EXERCISE GOAL »
A faithful copy of the data is what is wanted, minus any pictures.

EXERCISE DATA »
============================================================

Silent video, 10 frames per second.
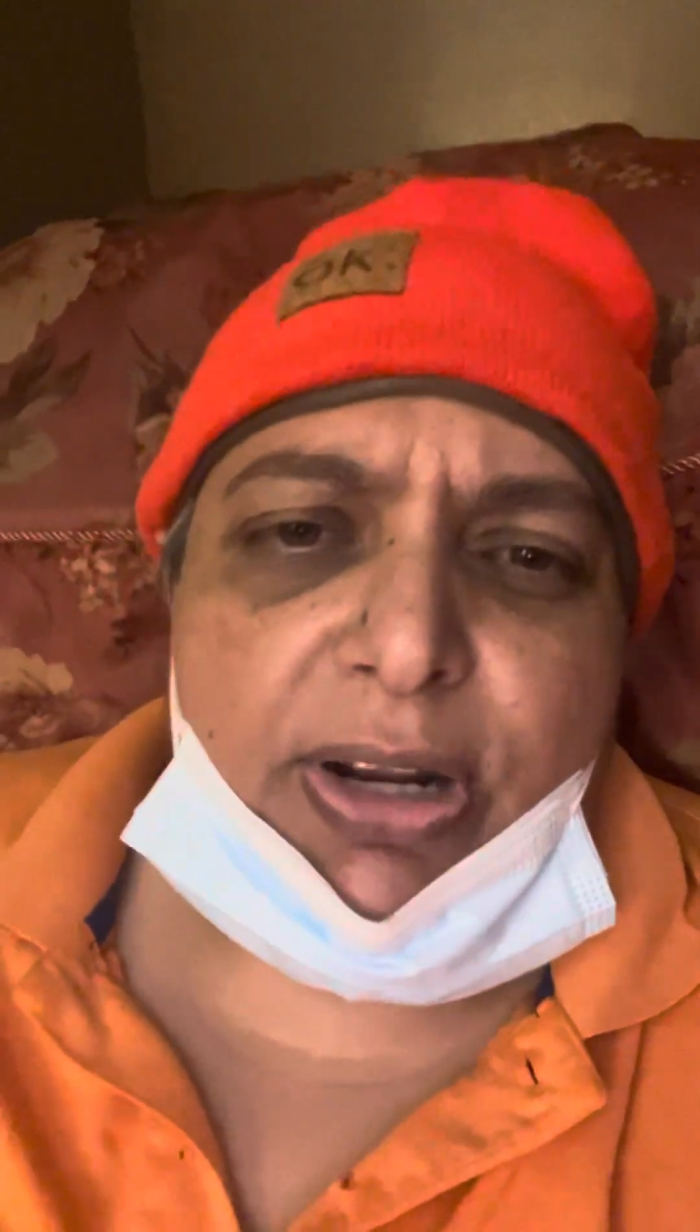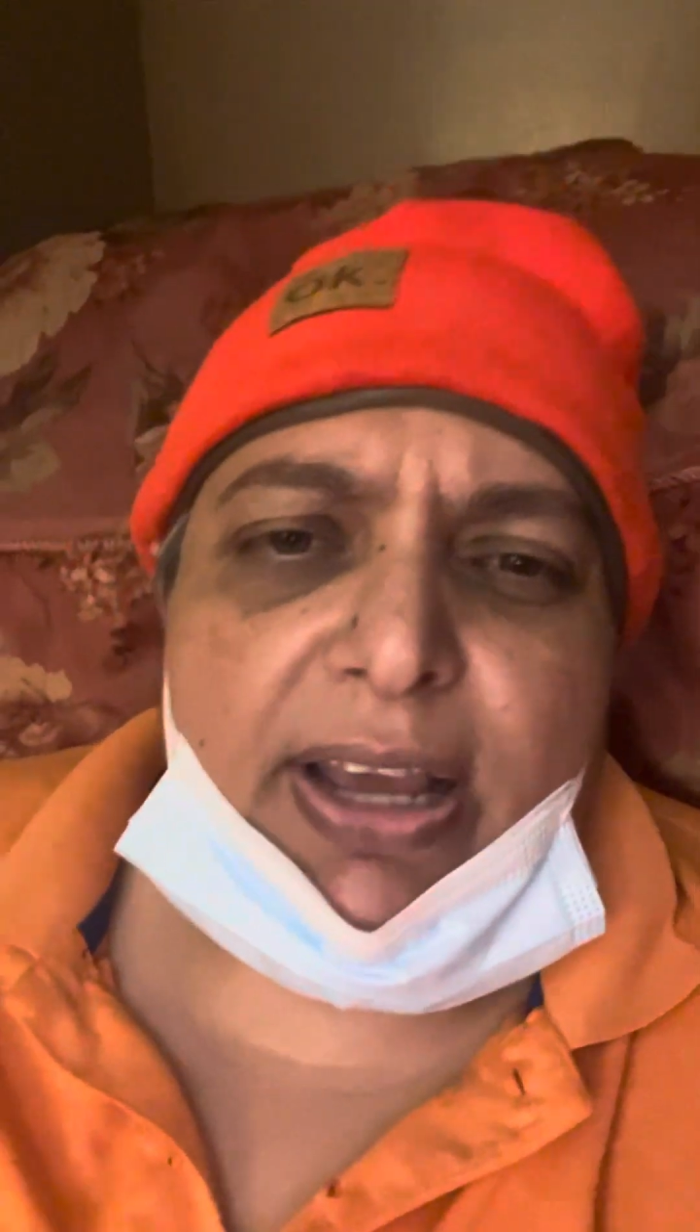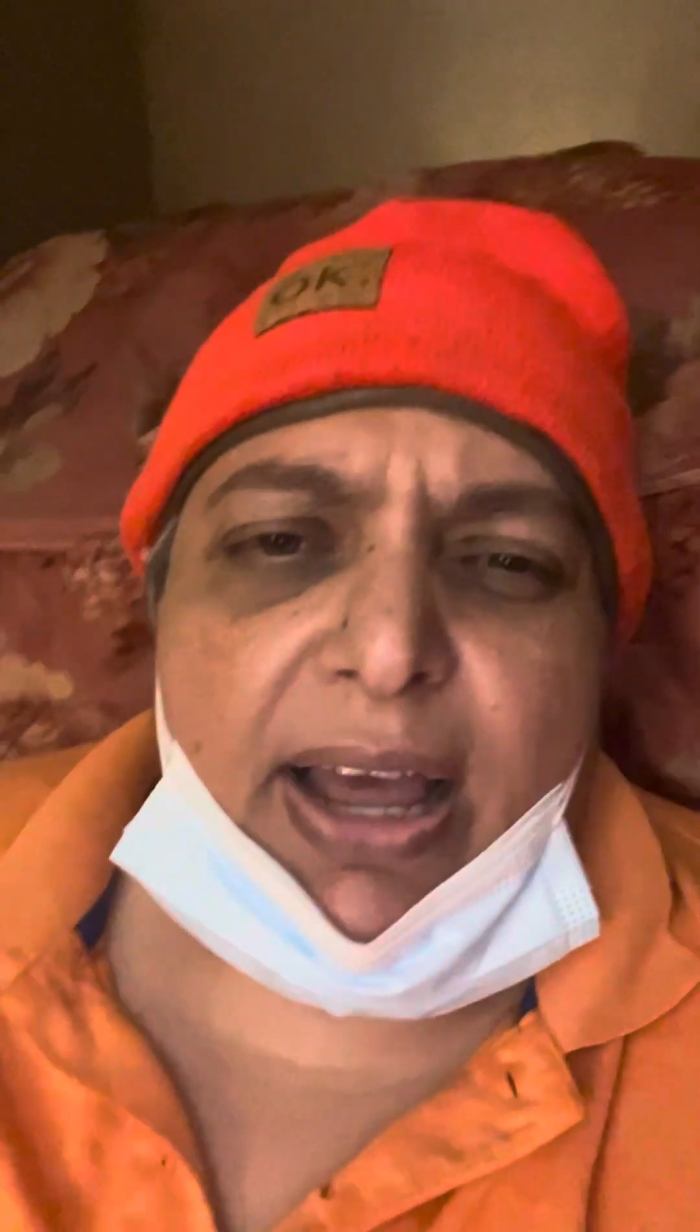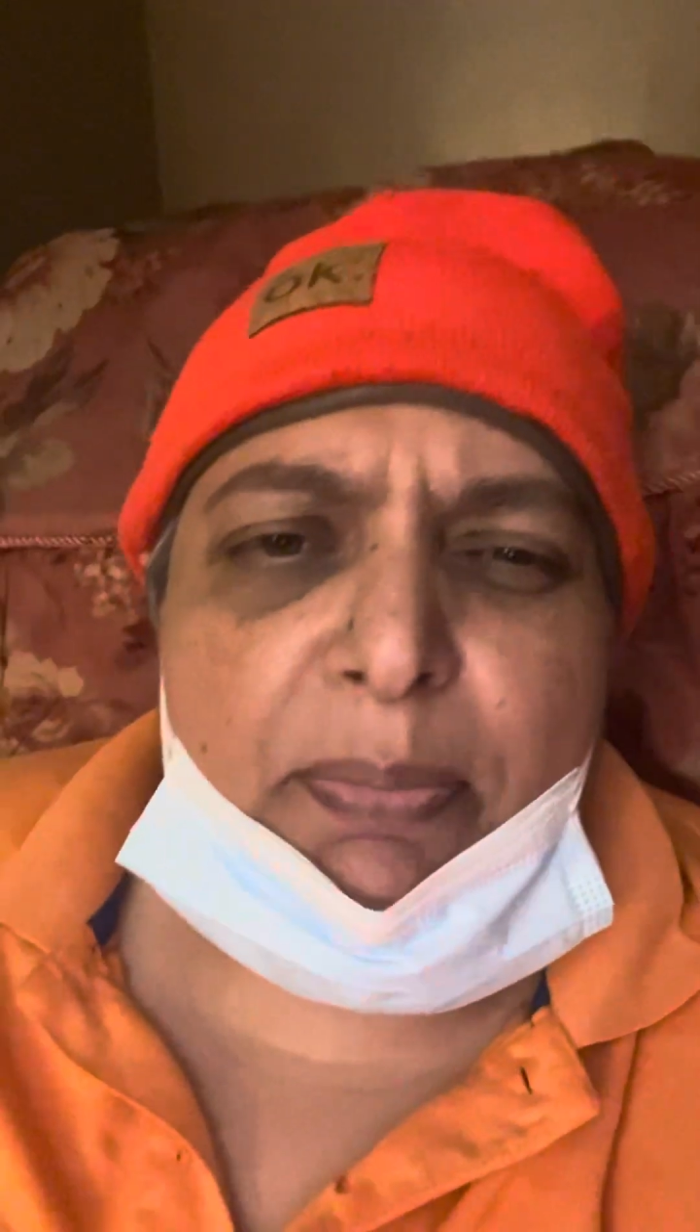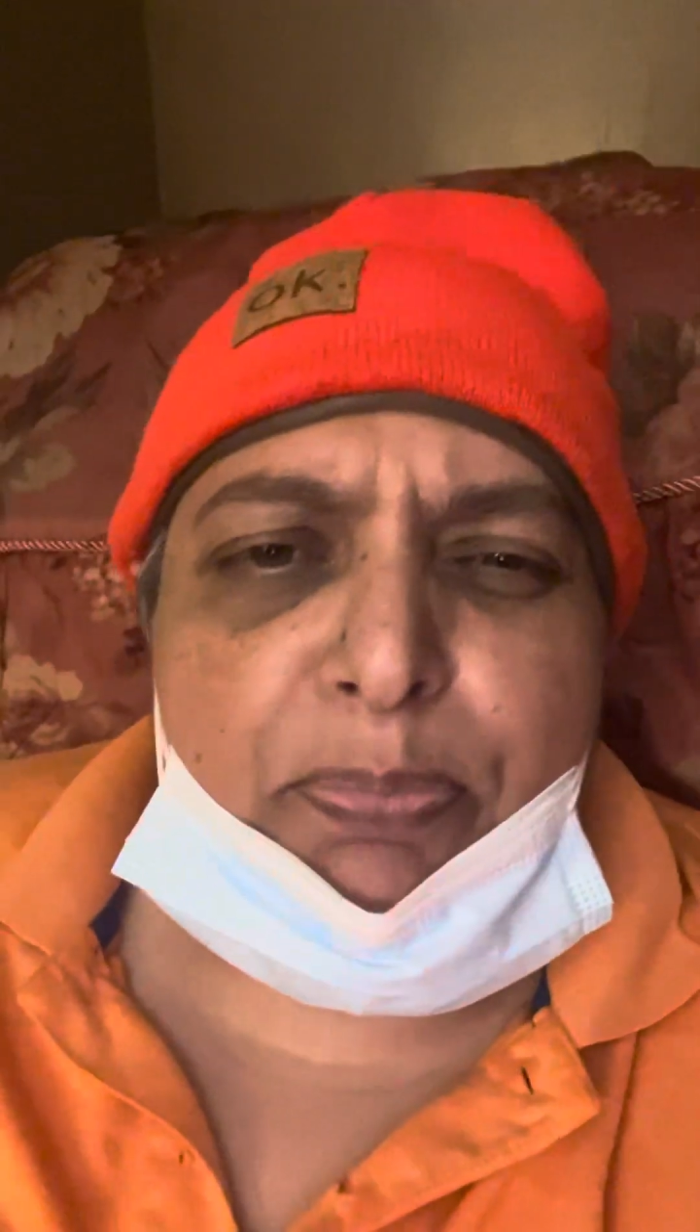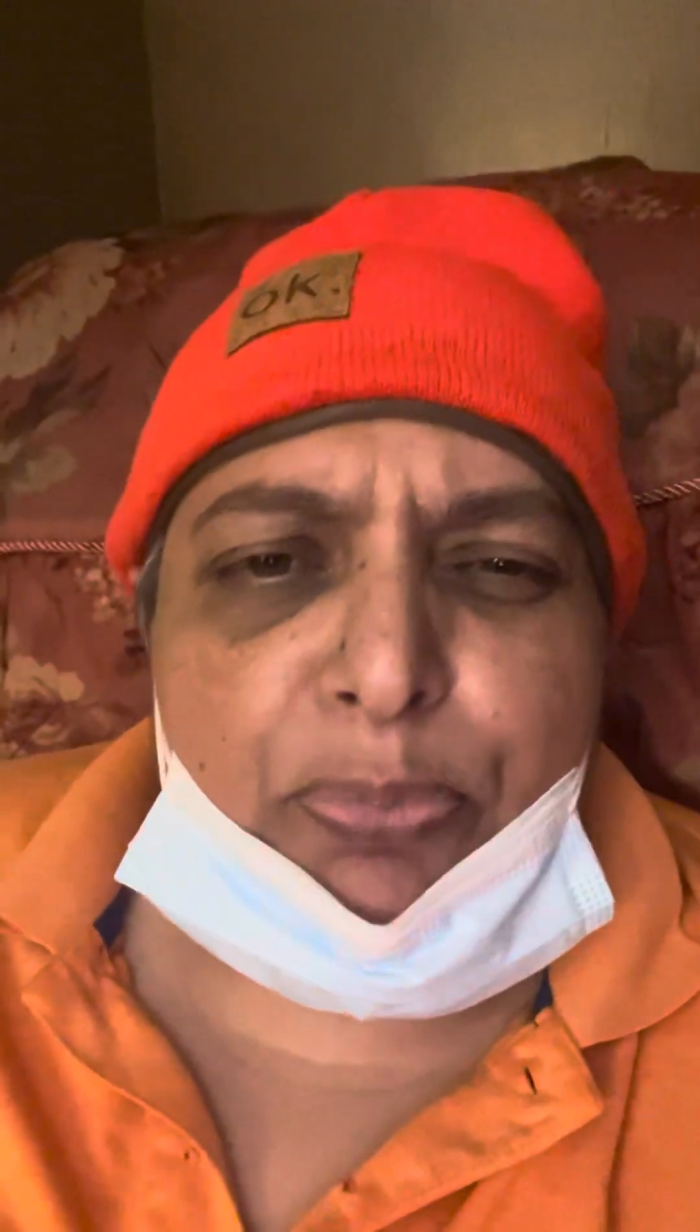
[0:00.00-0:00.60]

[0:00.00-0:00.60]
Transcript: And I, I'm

============================================================

RESULT FOR THIS TASK »
Silent video, 10 frames per second.
[0:00.00-0:00.60]

[0:00.00-0:00.60]
Transcript: And I, I'm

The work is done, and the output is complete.